_Dataset records_:
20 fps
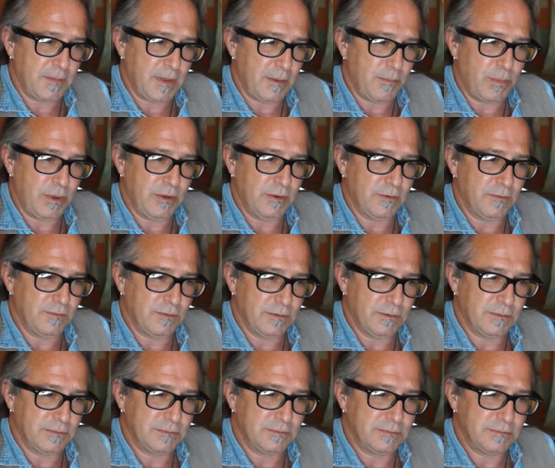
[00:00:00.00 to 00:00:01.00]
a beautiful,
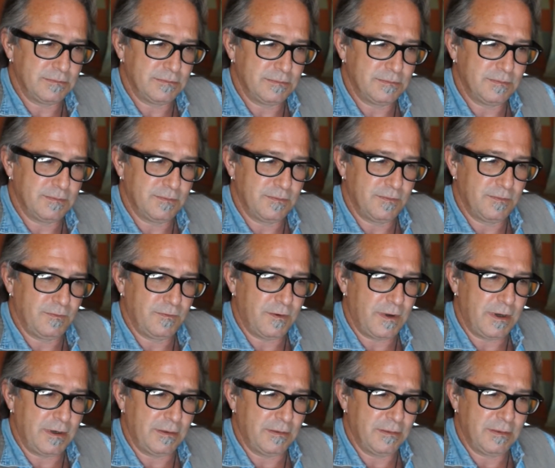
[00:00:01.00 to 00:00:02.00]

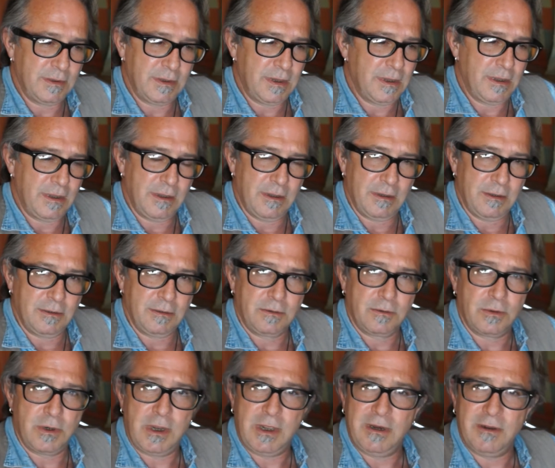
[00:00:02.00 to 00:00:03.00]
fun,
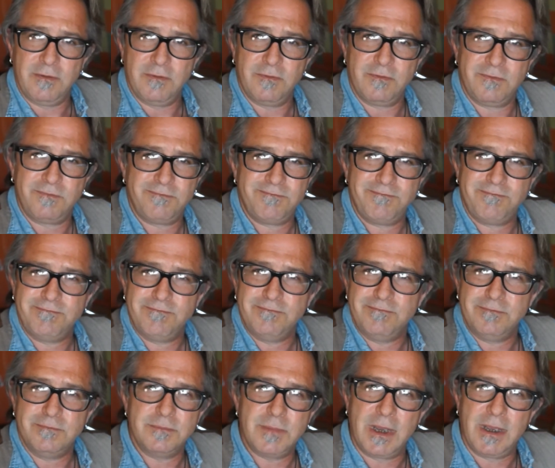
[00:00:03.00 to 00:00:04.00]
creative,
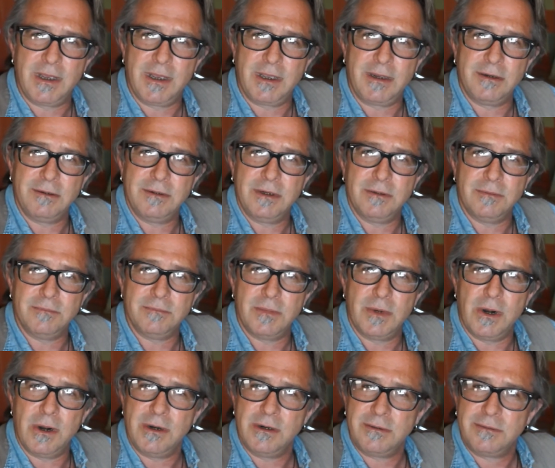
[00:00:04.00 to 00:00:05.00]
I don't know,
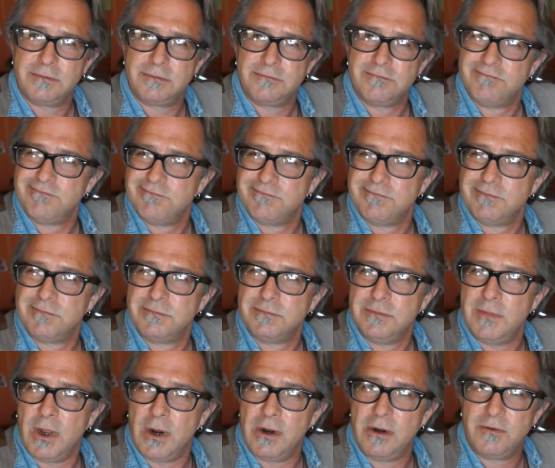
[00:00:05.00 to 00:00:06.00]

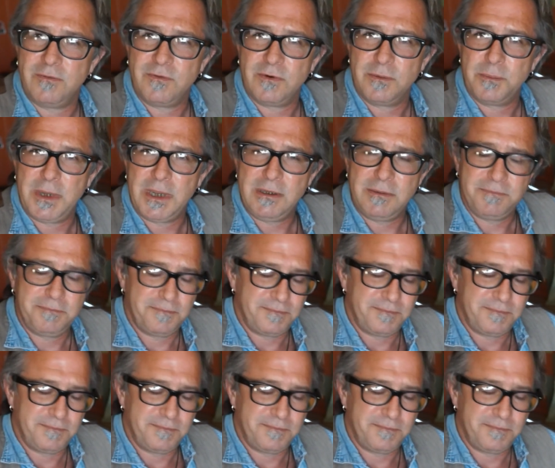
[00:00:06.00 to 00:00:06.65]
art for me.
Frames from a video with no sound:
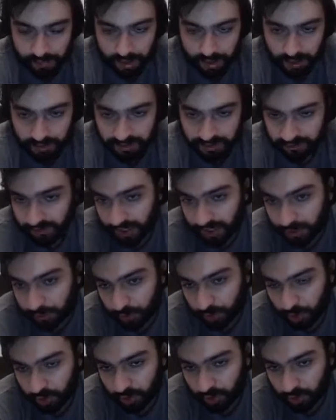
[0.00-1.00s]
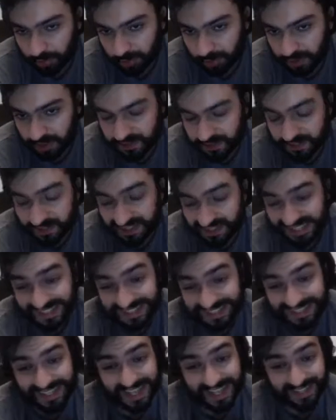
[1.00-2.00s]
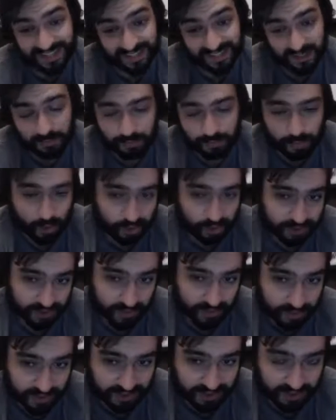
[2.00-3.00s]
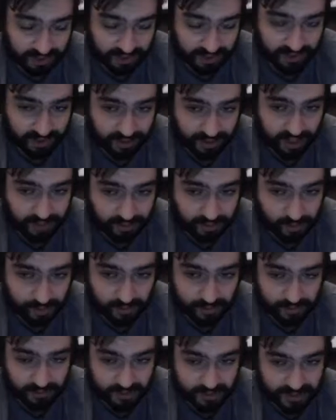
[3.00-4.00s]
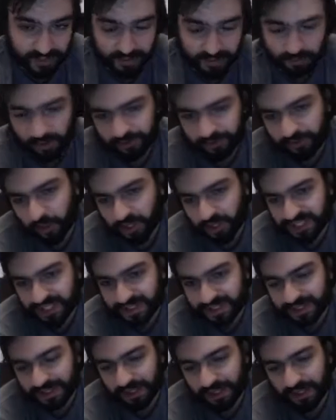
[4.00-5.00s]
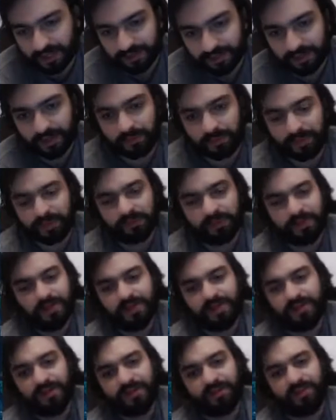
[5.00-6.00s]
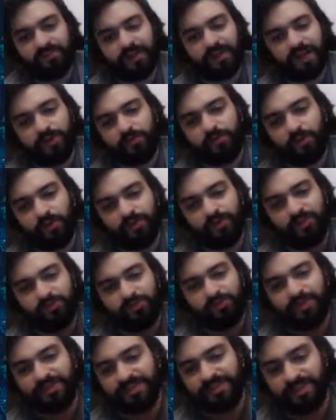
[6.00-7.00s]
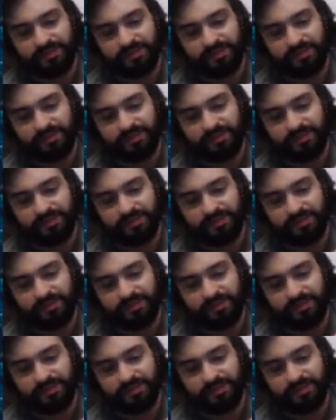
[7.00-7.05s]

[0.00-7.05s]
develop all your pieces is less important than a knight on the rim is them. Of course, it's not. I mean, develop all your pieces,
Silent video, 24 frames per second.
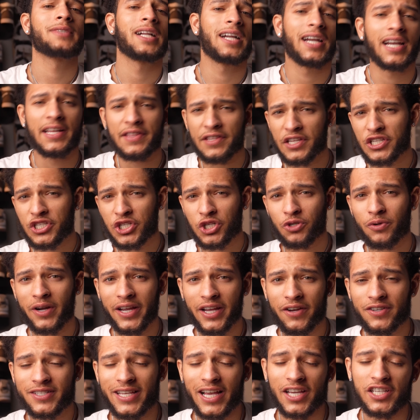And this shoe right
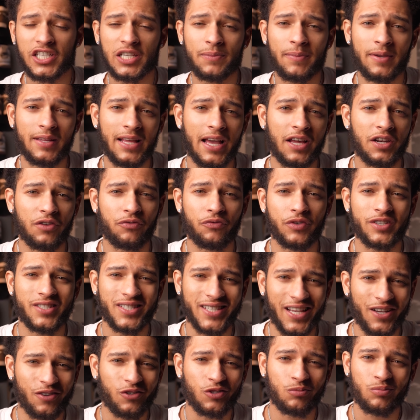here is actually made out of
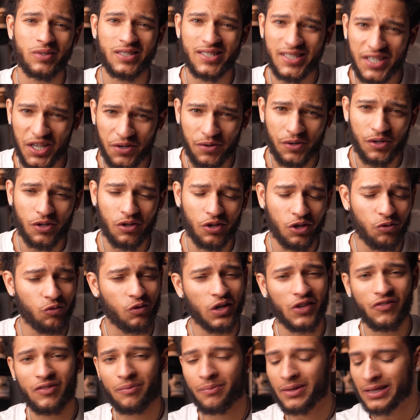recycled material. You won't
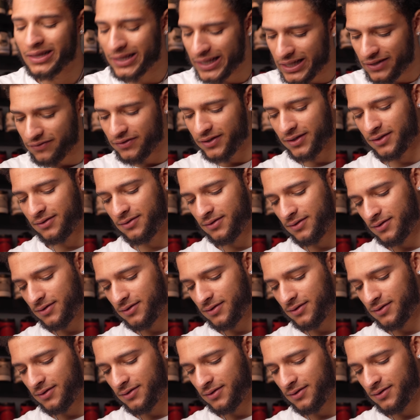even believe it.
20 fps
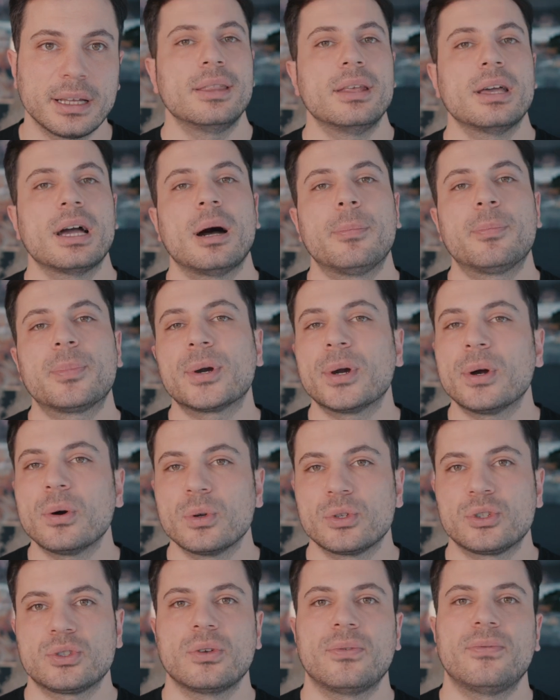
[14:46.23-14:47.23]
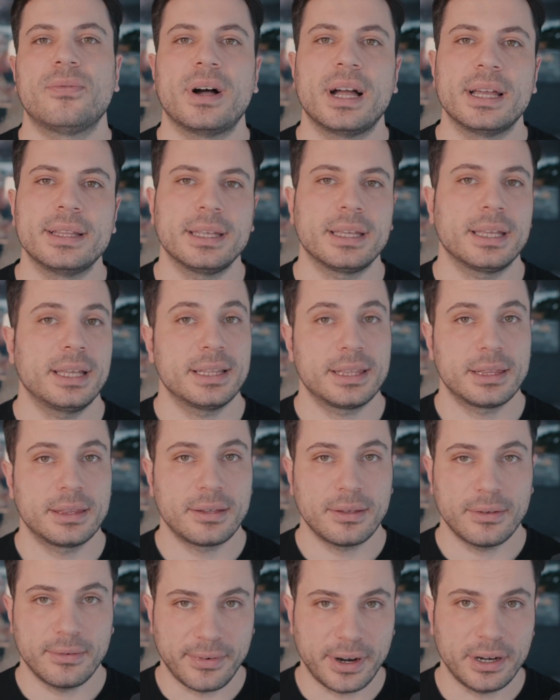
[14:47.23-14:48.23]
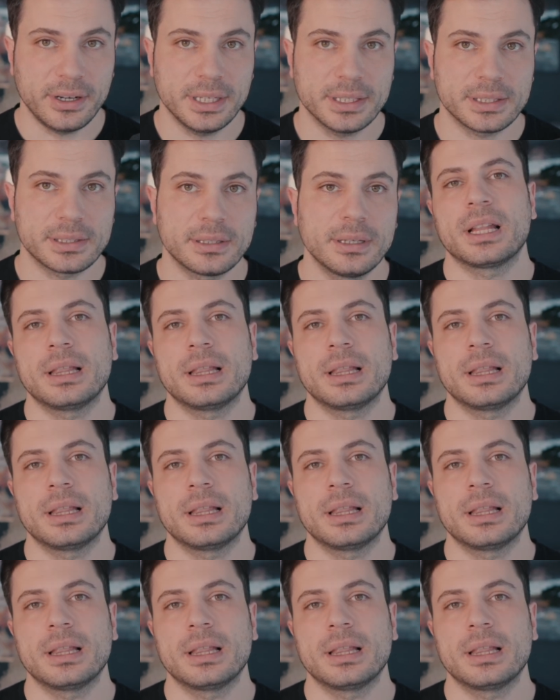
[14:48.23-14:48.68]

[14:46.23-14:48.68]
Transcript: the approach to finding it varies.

_Description of the task_: Nothing but the listing, copied exactly and stripped of its images, should appear in the response.

_Reply_:
20 fps
[00:00:00.00 to 00:00:01.00]
a beautiful,
[00:00:01.00 to 00:00:02.00]

[00:00:02.00 to 00:00:03.00]
fun,
[00:00:03.00 to 00:00:04.00]
creative,
[00:00:04.00 to 00:00:05.00]
I don't know,
[00:00:05.00 to 00:00:06.00]

[00:00:06.00 to 00:00:06.65]
art for me.
Frames from a video with no sound:
[0.00-1.00s]
[1.00-2.00s]
[2.00-3.00s]
[3.00-4.00s]
[4.00-5.00s]
[5.00-6.00s]
[6.00-7.00s]
[7.00-7.05s]

[0.00-7.05s]
develop all your pieces is less important than a knight on the rim is them. Of course, it's not. I mean, develop all your pieces,
Silent video, 24 frames per second.
And this shoe right
here is actually made out of
recycled material. You won't
even believe it.
20 fps
[14:46.23-14:47.23]
[14:47.23-14:48.23]
[14:48.23-14:48.68]

[14:46.23-14:48.68]
Transcript: the approach to finding it varies.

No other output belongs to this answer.